Investing in commercial real estate is also a way to generate a higher yield. There are significantly higher risks when investing in commercial real estate, and these would always be discussed and analyzed when considering this route.
Self-Managed Super Funds
SMSF’s have become an increasingly popular and effective way to invest in property. There are many advantages and disadvantages to investing through a SMSF, and you must be careful that you do your homework on whether a SMSF is the right strategy to suit your age and financial profile.
Advantages of SMSF’s
CGT and rental income earned are taxed at 15%, which drops to 10% after 12 months ownership; If property is held until after retirement and you qualify for the pension phase, there is no tax payable on capital gains or rental income; diversification of your portfolio as well as the direct control over the asset.
Disadvantages of SMSF’s
Cannot borrow against the equity created to finance other purchases; cannot borrow funds to renovate, develop, or subdivide the property; often higher fees in establish purchasing entities, and higher loan costs; you cannot live in the property, neither can family or friends.
Managed Funds, or Property Super Funds
The most passive, low risk, minimal input strategy. Involves trusting a financial institution to invest your money across a range of investment options in order to supply you with a return.

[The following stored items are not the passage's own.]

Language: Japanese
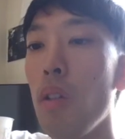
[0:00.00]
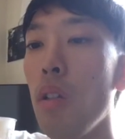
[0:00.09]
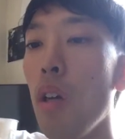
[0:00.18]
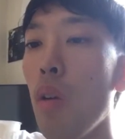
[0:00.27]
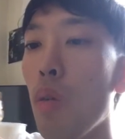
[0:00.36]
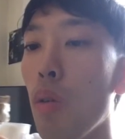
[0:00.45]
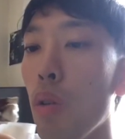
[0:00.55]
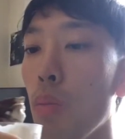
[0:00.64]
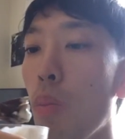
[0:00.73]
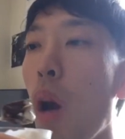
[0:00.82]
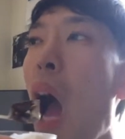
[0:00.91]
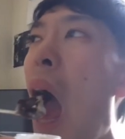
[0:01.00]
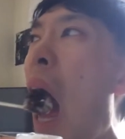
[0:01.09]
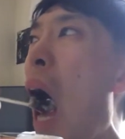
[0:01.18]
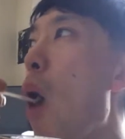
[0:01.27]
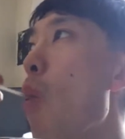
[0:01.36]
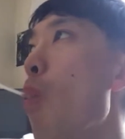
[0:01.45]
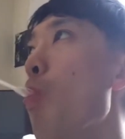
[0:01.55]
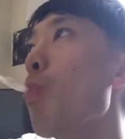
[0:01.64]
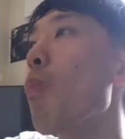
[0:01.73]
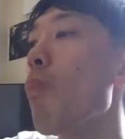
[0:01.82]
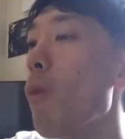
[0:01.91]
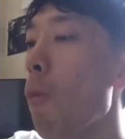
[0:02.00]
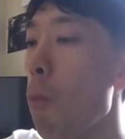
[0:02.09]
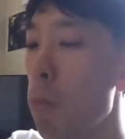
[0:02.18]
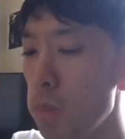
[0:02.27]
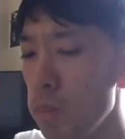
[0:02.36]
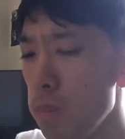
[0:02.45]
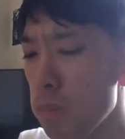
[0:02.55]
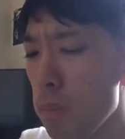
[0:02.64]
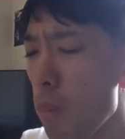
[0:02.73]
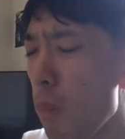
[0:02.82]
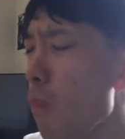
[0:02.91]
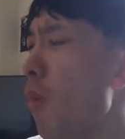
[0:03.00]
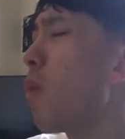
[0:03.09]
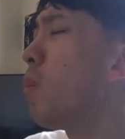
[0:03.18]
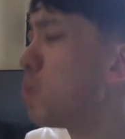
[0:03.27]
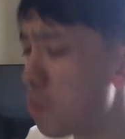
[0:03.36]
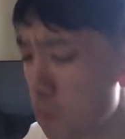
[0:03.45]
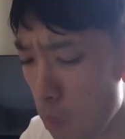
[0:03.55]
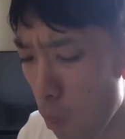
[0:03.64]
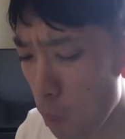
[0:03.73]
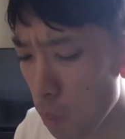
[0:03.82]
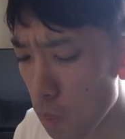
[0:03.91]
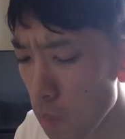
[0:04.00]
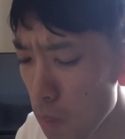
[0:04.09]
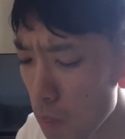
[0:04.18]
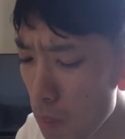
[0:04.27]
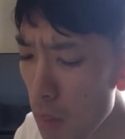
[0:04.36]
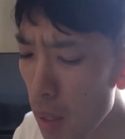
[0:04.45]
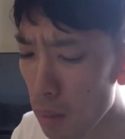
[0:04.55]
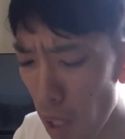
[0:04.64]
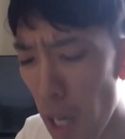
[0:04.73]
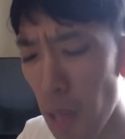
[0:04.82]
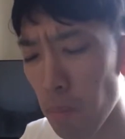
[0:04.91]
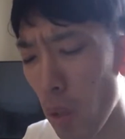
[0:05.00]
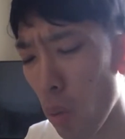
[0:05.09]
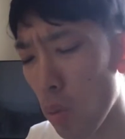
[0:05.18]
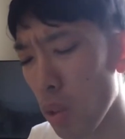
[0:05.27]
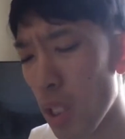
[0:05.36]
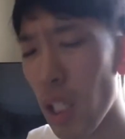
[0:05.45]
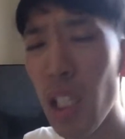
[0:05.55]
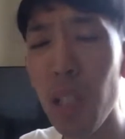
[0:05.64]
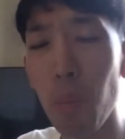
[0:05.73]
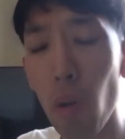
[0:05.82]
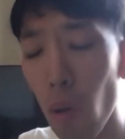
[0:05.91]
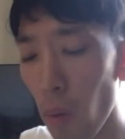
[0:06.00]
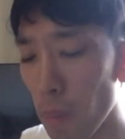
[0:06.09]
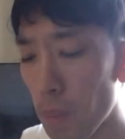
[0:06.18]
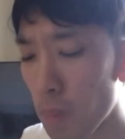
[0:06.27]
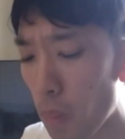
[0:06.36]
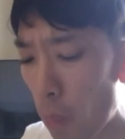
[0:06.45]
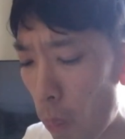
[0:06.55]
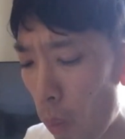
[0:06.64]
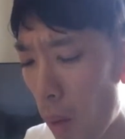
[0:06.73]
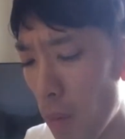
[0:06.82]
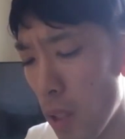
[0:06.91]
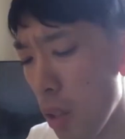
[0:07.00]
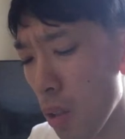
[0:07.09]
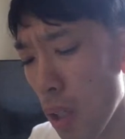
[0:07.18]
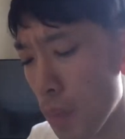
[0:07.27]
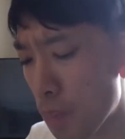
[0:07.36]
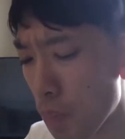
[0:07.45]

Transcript: いやこれうまうーんでこのゼリーもなんか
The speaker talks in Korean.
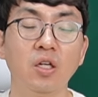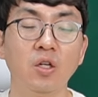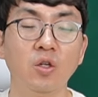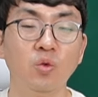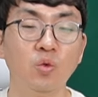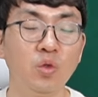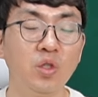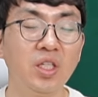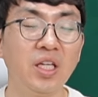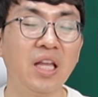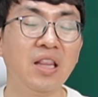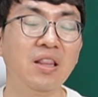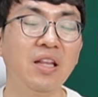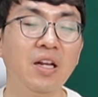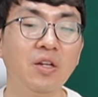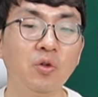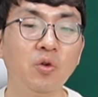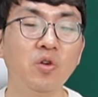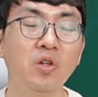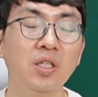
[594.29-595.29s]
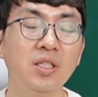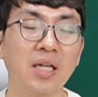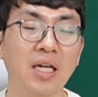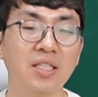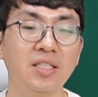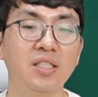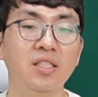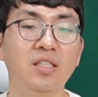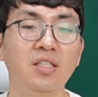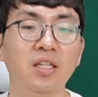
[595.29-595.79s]
우리 옛날 교육이
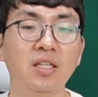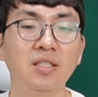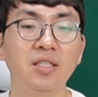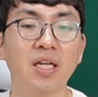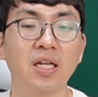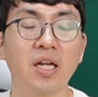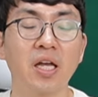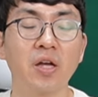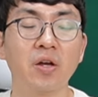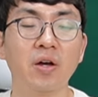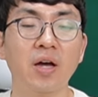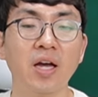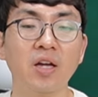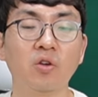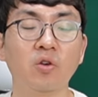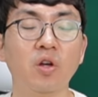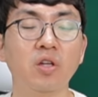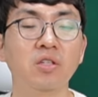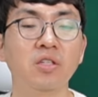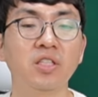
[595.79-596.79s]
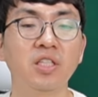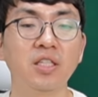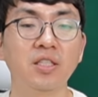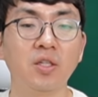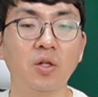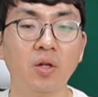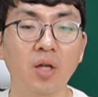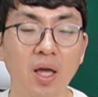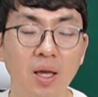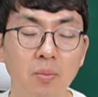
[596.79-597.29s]
사실 그랬잖아요. 학교에서
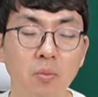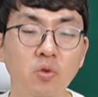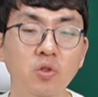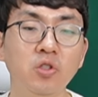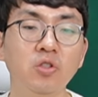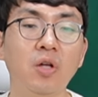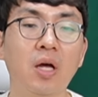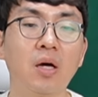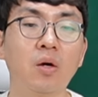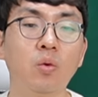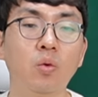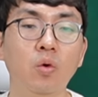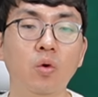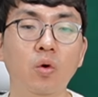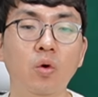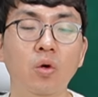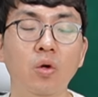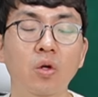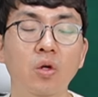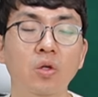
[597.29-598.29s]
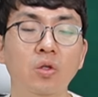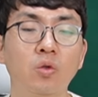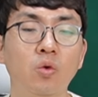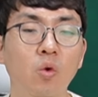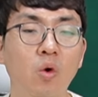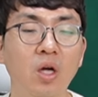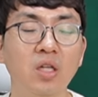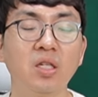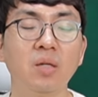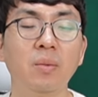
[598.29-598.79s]
실제로 해보지도 않고
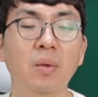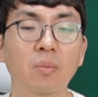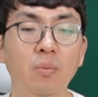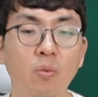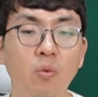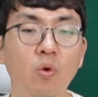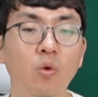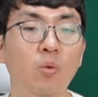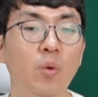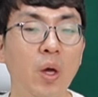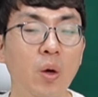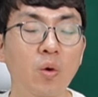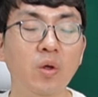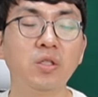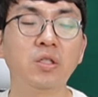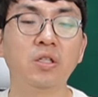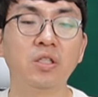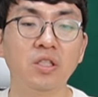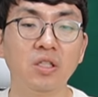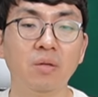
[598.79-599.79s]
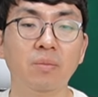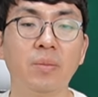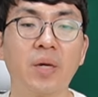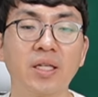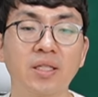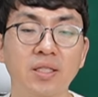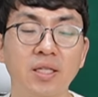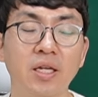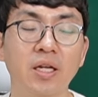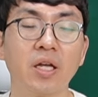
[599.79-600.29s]
교과서만 보고 외워서 시험
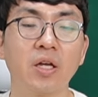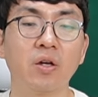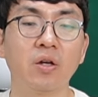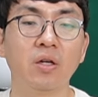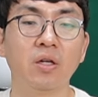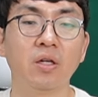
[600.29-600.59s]
봤잖아요.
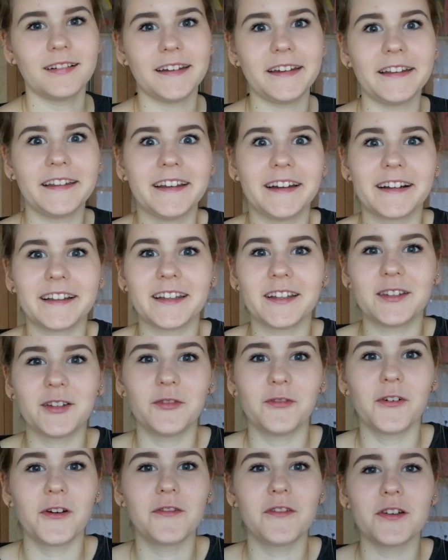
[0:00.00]

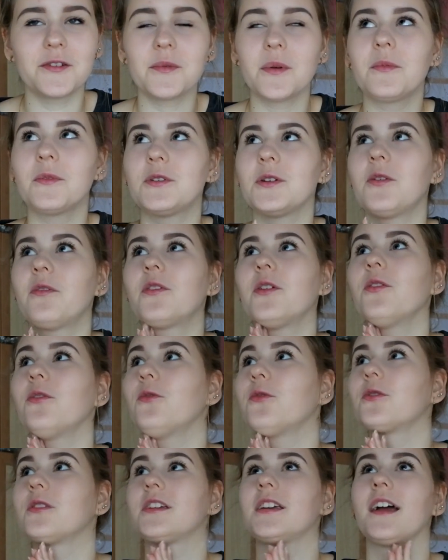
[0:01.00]
internetowo i weźmiemy udział w
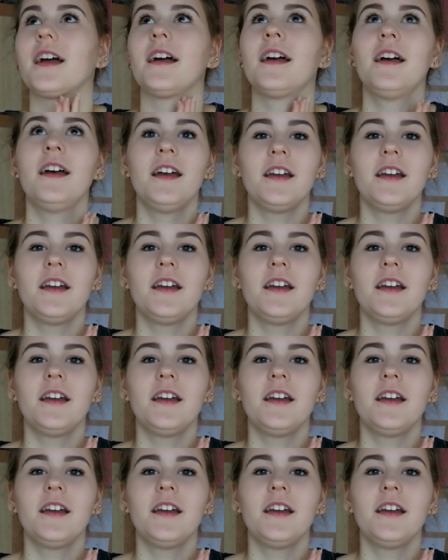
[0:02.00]
konkursie.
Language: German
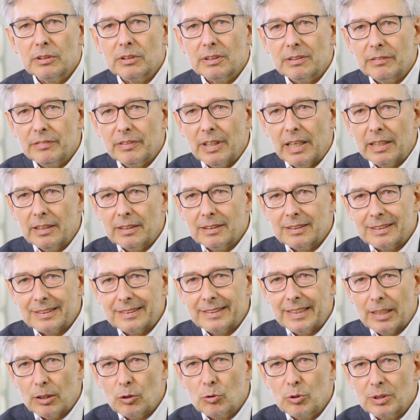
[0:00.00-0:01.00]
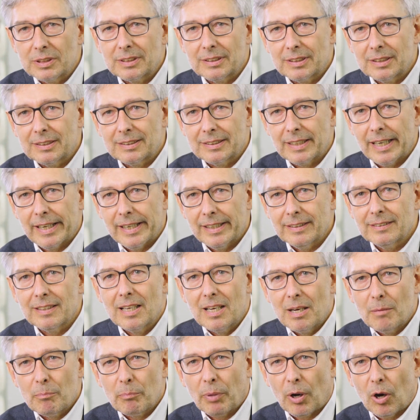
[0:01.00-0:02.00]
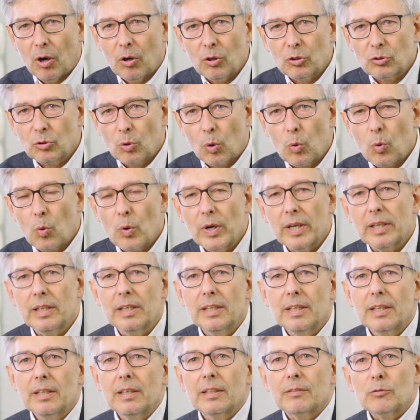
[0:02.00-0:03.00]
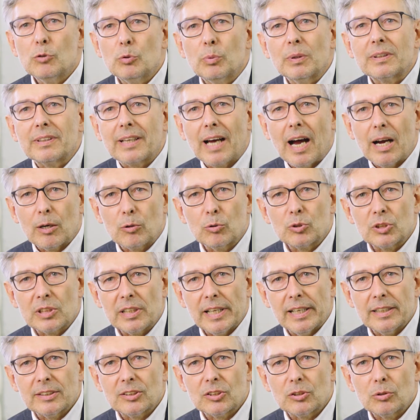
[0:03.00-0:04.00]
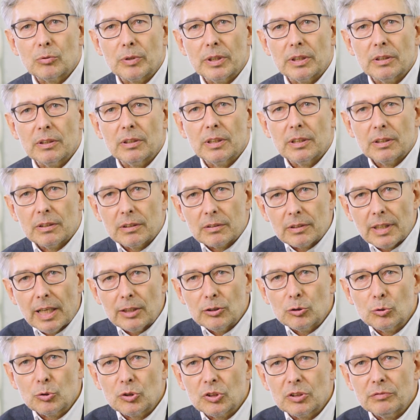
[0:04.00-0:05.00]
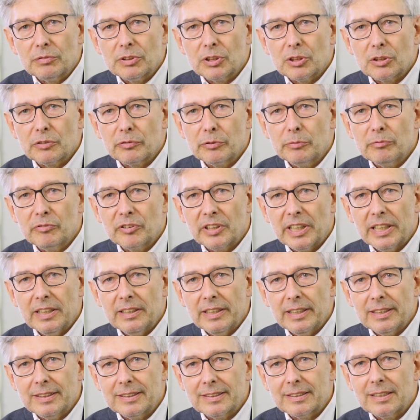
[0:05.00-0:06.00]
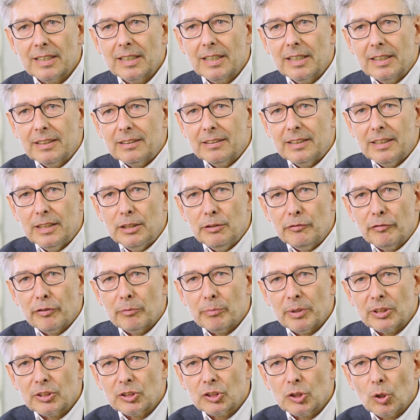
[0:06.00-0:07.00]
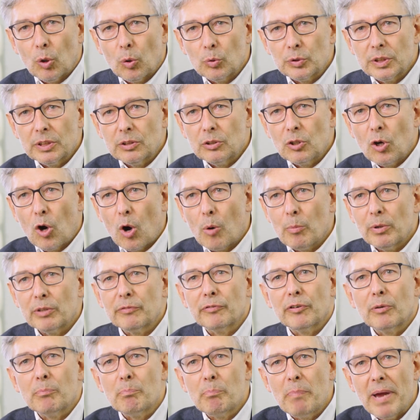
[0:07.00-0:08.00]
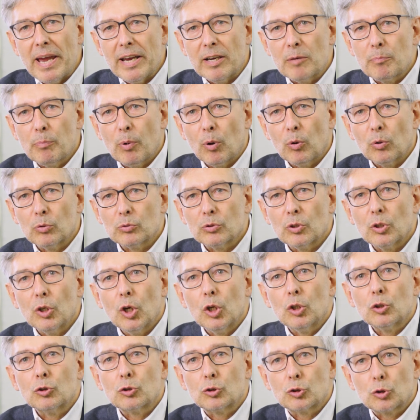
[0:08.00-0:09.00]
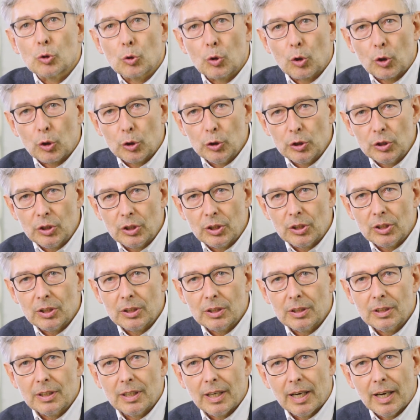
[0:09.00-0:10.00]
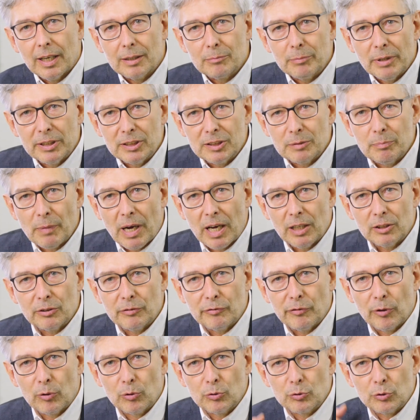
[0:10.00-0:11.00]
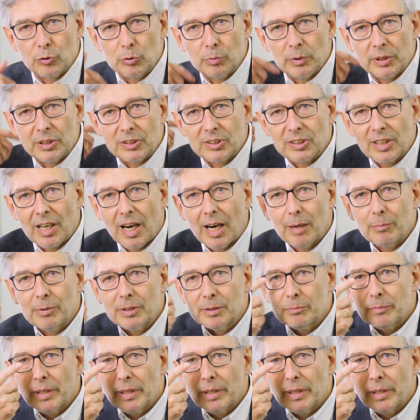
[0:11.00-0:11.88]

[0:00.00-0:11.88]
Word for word: in äh, sehr kurzer Zeit braucht hohe Übertragungsleistungen. Da nutzen wir das 5G-Netz. Die Informationen kommen vom Backbone zurück an mein Smartphone, über das Kabel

The gains are generally smaller, as are the risks.
Land Banking, or Group Purchasing
This is a strategy whereby a consortium is formed to purchase 4 to 5 lots of properties together, i.e. side by side, or on a corner, in order to pool this land to develop or increase its use. It is a successful strategy if there is trust and patience amongst the consortium. Often takes time to form the land block and also takes willing sellers in order to sell the land, so is often high risk and difficult to execute.
An important aspect behind strategy is the purchasing entity that the investment will be held in. Often trusts are formed, or companies, in order to maximize tax benefits, both ongoing and at the time of sale. This discussion is always held in unison with the individual’s personal accountant or financial advisor.